• Even Without a Union, Certain Employee Actions Are Still Protected by the National Labor Relations Act
  • June 6, 2011 | Author: Daniel B. Gilmore
  • Law Firm: Chambliss, Bahner & Stophel, P.C. - Chattanooga Office
  • Since its enactment in 1935, Section 7 of the National Labor Relations Act (the “Act”) has provided employees of any employer covered by the Act the right to do any of the following:

    • Form, or attempt to form, a union in the workplace;
    • Join a union, whether the union is recognized by the employer or not;
    • Assist a union in organizing fellow employees;
    • Refuse to do any or all of these things.

    The Act also protects employees’ rights to act together, with or without a union, to improve working terms and conditions, including wages and benefits. These are known as protected concerted activities.
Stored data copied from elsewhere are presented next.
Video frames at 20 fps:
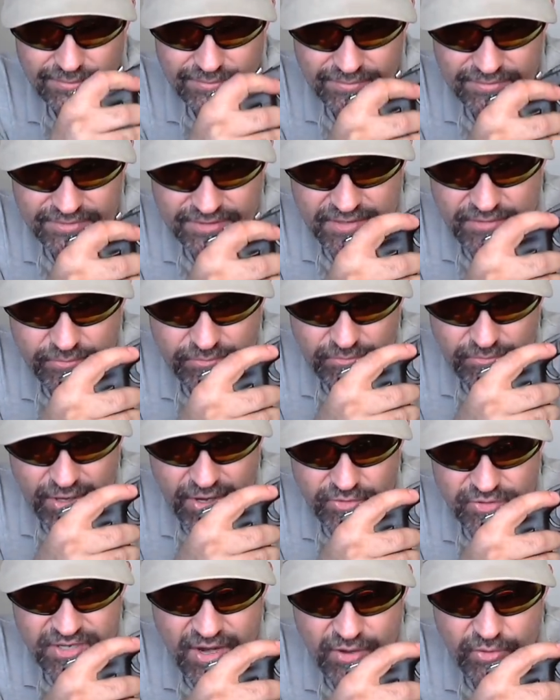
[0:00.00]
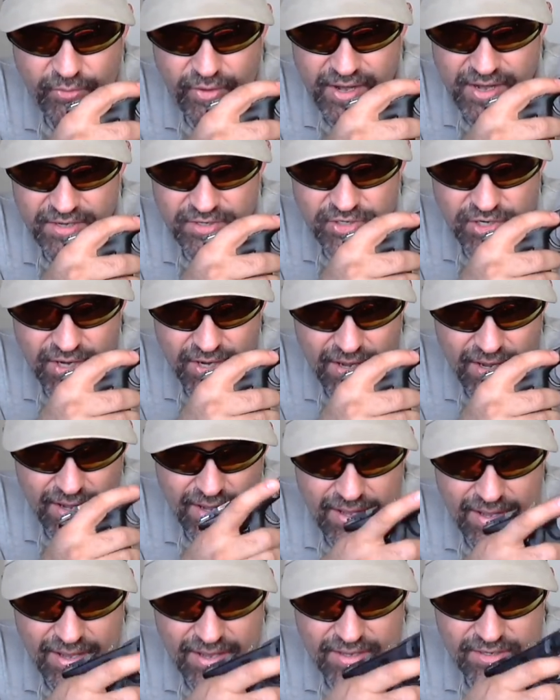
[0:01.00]
Send rounds down range.
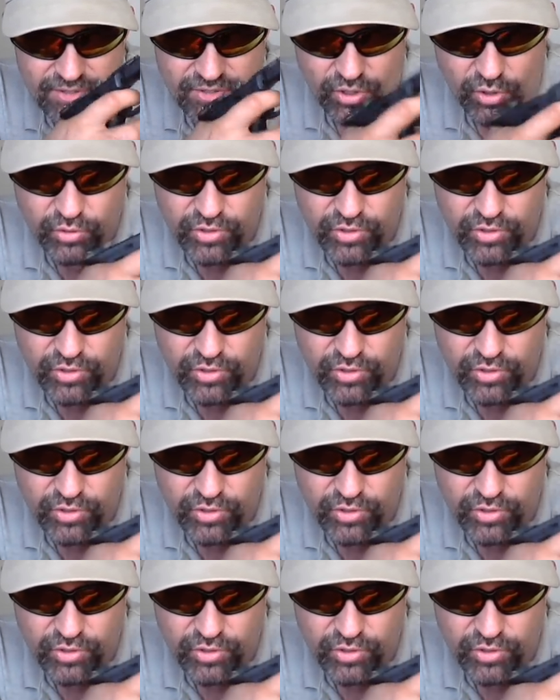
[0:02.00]
So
    It is the NLRB's mission to administer and enforce the provisions of the Act.  Until recently, the Board has approached its role relatively passively.  But this passivity has certainly changed now that the Board is comprised of a 3 to 1 majority of members nominated or appointed by President Obama. President Obama made these additions to the Board arguably as a payback to organized labor for its significant financial support leading up to the 2008 general election.  In addition, the Board’s Acting General Counsel, also currently nominated by President Obama for a full term as General Counsel, has taken on a much more aggressive approach to supporting employees' exercise of their Section 7 rights.  
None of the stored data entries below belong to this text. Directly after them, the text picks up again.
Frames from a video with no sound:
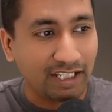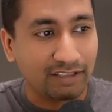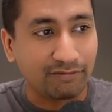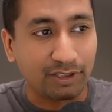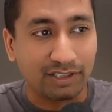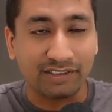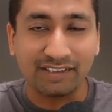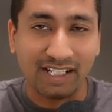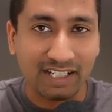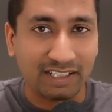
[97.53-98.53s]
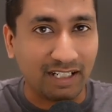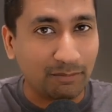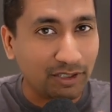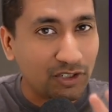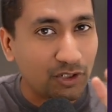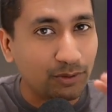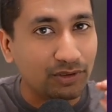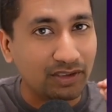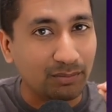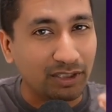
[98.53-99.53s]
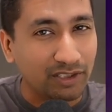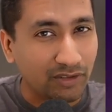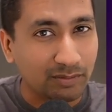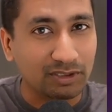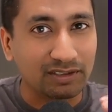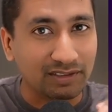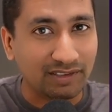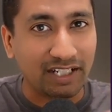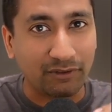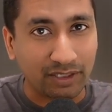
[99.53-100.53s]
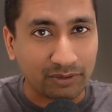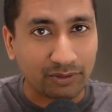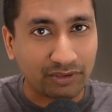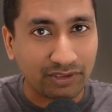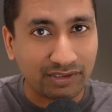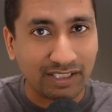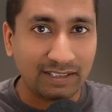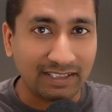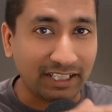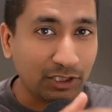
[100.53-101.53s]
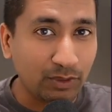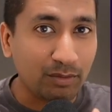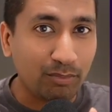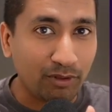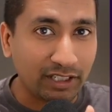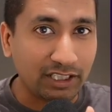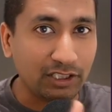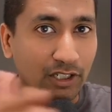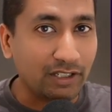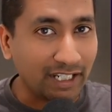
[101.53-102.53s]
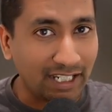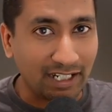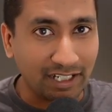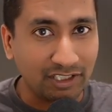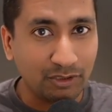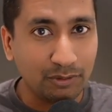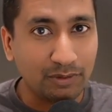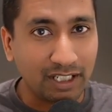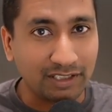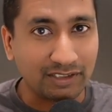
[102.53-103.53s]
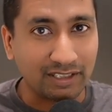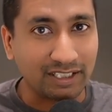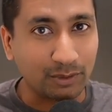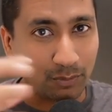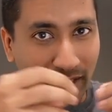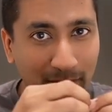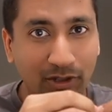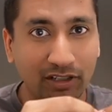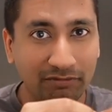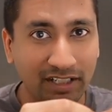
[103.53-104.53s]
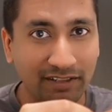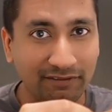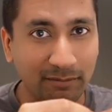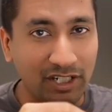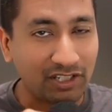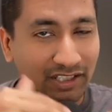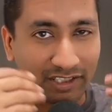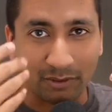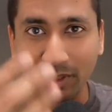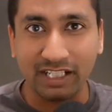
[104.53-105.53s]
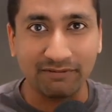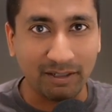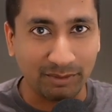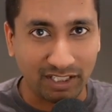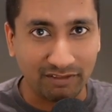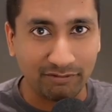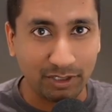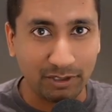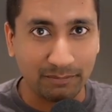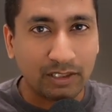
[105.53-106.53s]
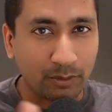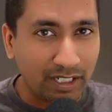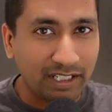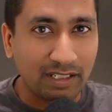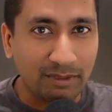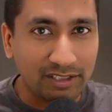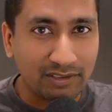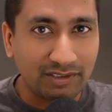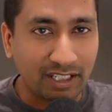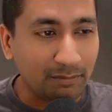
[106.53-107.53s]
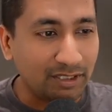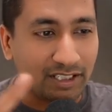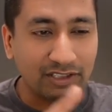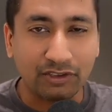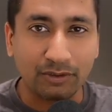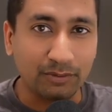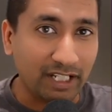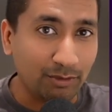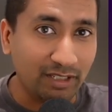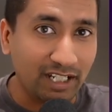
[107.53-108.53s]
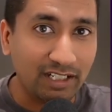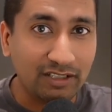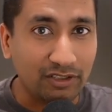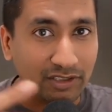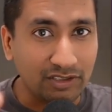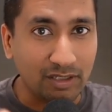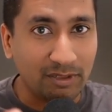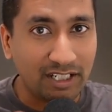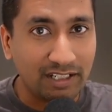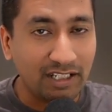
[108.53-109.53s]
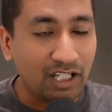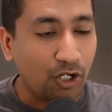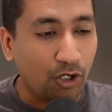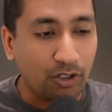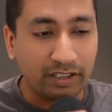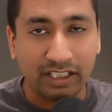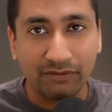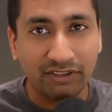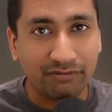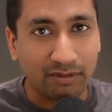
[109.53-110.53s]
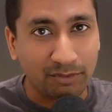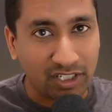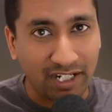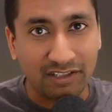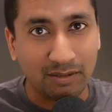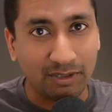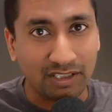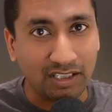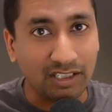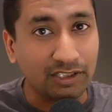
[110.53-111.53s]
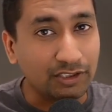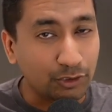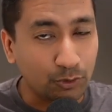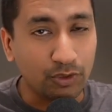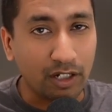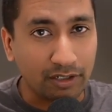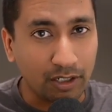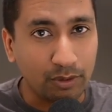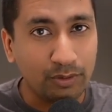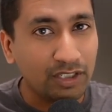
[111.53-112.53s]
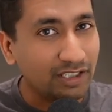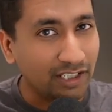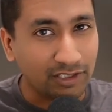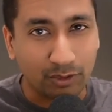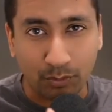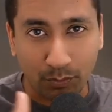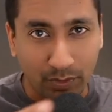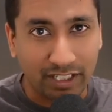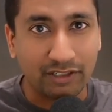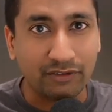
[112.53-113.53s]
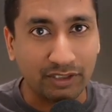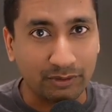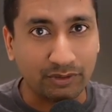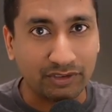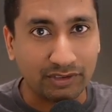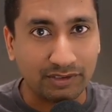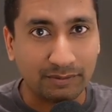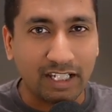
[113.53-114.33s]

And for design, I'm going to show you some incredible design resources that you can point your AI to, and it's going to grab all of that information and create a website for you. Creating images can be done through Nano Banana on Gemini or even from ChatGPT the 2.0. They are great resources.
    In an apparent response to the continued nationwide decline of union membership and the perception that employees lack knowledge of their Section 7 rights, the Board proposed on December 21, 2010, a rule that would require all employers covered by the Act to notify employees of their rights under the Act.  As proposed, the notice would have to be posted where other workplace notices are typically posted.  If an employer communicates with employees primarily by email or other electronic means, the notice would have to be posted electronically as well.  Since the comment period has ended, the Board may now finalize and implement this new and expansive rule.  

    The Board has also sought to expand the reach of the Act in response to the growing influence of social media, both inside and outside of the workplace. In February of this year, the Board announced the settlement of a complaint it had issued involving the discharge of an employee who had posted negative comments on her Facebook page.  The complaint alleged that the employee had engaged in protected concerted activity when she posted her comments about her supervisor and responded to further comments by her co-workers (for more information regarding the allegedly over-broad rules in the employer’s employee handbook, please read our February 2011 Legal Update).

    Although this initial Facebook case involved an employee who was a union member, the Board has since announced the issuance of similar complaints involving the discharge of employees who were not represented by a union.  Last month, the Board issued a complaint against a non-profit employer following the discharge of five employees after they posted comments on Facebook criticizing working conditions, including workload and staffing issues.  Most recently, the Board issued a complaint against a BMW dealership alleging the unlawful termination of an employee for posting photos and comments on Facebook that were critical of the food and drinks served at a customer event.

    In addition, the Board’s Acting General Counsel has taken recent steps to support the efforts of employees who seek to organize unions in their workplaces.  These actions include a more aggressive use of injunctive relief when discharges take place in the context of initial organizing activities and an enhancement of backpay awards for employees who are illegally discharged.  These remedies apply equally, regardless of union membership.

    For the remainder of 2011, the current Board is expected to look for further opportunities to expand the reach and impact of the Act for the benefit of employees.  For instance, it may very well revisit the right of an employee to request a representative to be present for a disciplinary meeting even if the employee is not represented by a union.  The critical question of whether supervisors are covered by the Act and therefore eligible to join a union along with the employees they supervise may also come before the Board for reconsideration.

    Given the expansive and aggressive view of the current Board, private-sector employers should keep a close watch on the Board’s actions while it maintains its current Democratic majority.  In the meantime, they should also assume that their employees' actions might be considered protected concerted activity under the Act and subject to the Board's increasingly public enforcement actions.